§ AIM OF THE TASK
Begin at the line holding "[0:02.70-0:03.60]" and set down exactly each line through the last one below, omitting pictures. Include nothing else.

Stored items:
────────

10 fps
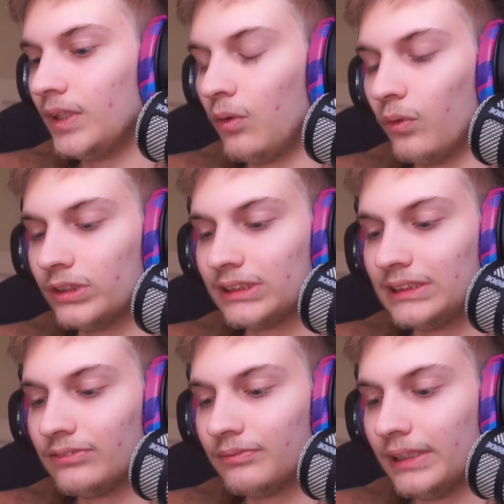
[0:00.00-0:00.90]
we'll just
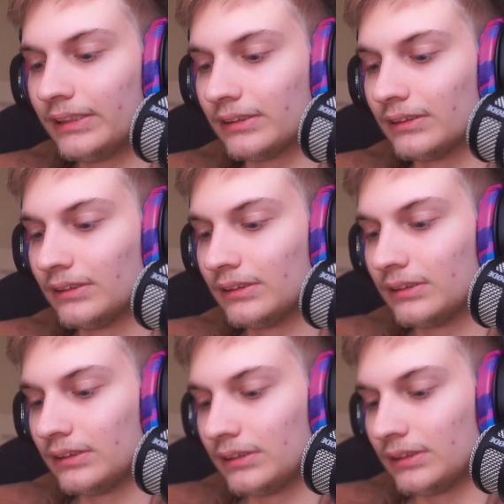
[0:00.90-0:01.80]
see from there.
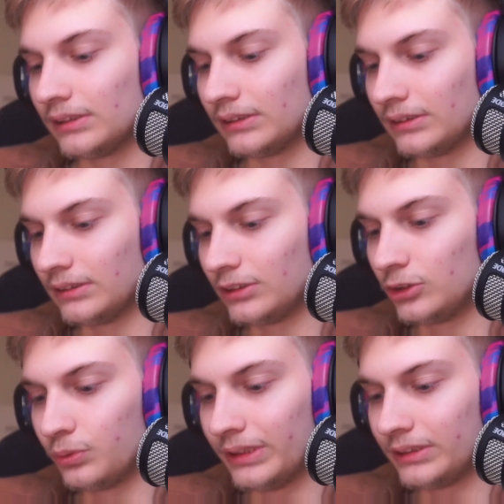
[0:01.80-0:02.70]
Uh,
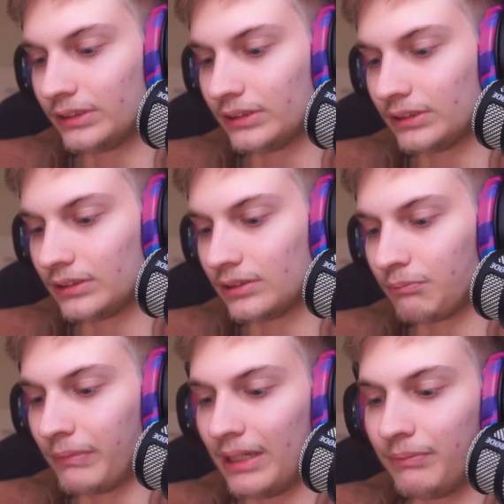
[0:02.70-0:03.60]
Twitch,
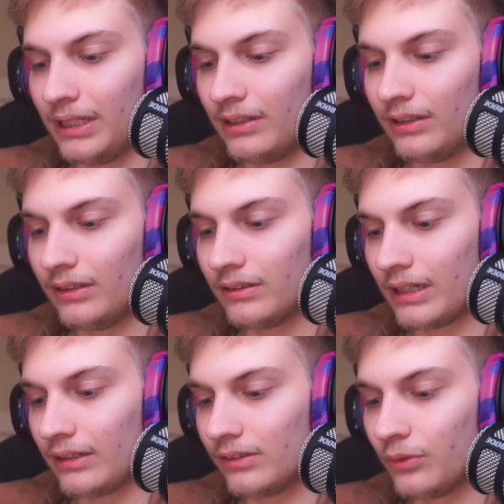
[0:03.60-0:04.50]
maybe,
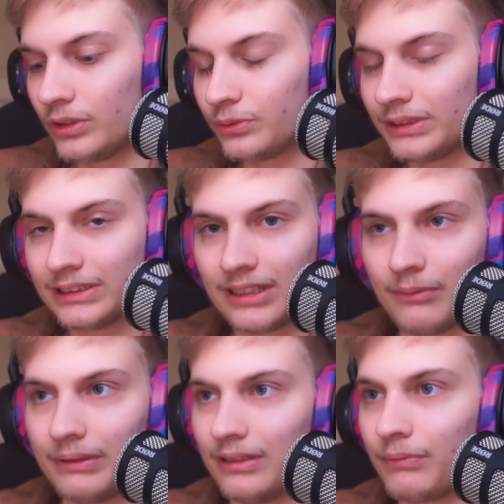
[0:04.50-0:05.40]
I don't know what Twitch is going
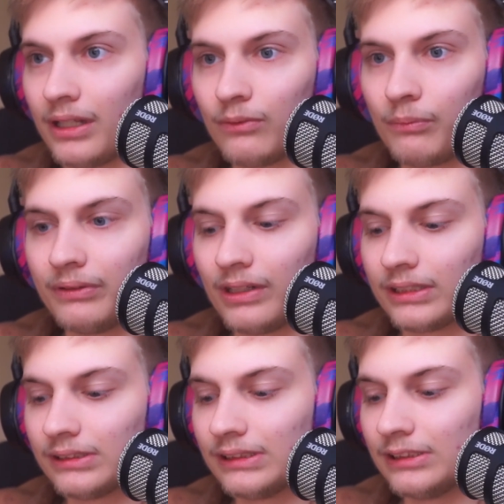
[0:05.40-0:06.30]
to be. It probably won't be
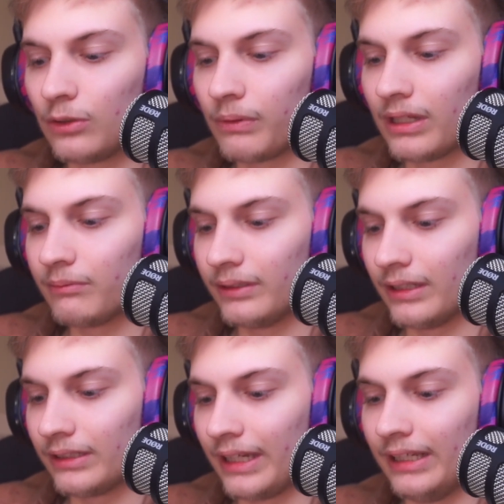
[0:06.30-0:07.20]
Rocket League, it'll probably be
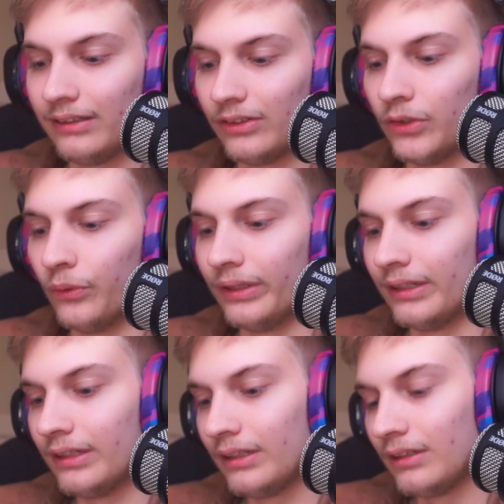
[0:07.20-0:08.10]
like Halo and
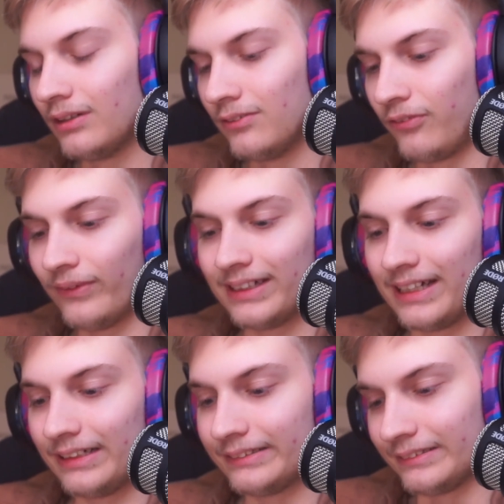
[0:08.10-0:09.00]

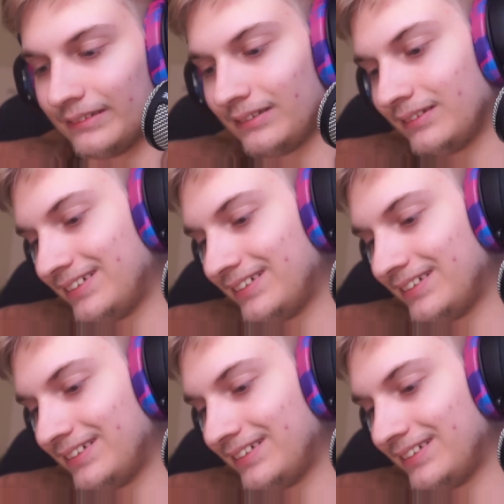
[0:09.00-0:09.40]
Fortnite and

────────

§ COMPLETED EXERCISE
[0:02.70-0:03.60]
Twitch,
[0:03.60-0:04.50]
maybe,
[0:04.50-0:05.40]
I don't know what Twitch is going
[0:05.40-0:06.30]
to be. It probably won't be
[0:06.30-0:07.20]
Rocket League, it'll probably be
[0:07.20-0:08.10]
like Halo and
[0:08.10-0:09.00]

[0:09.00-0:09.40]
Fortnite and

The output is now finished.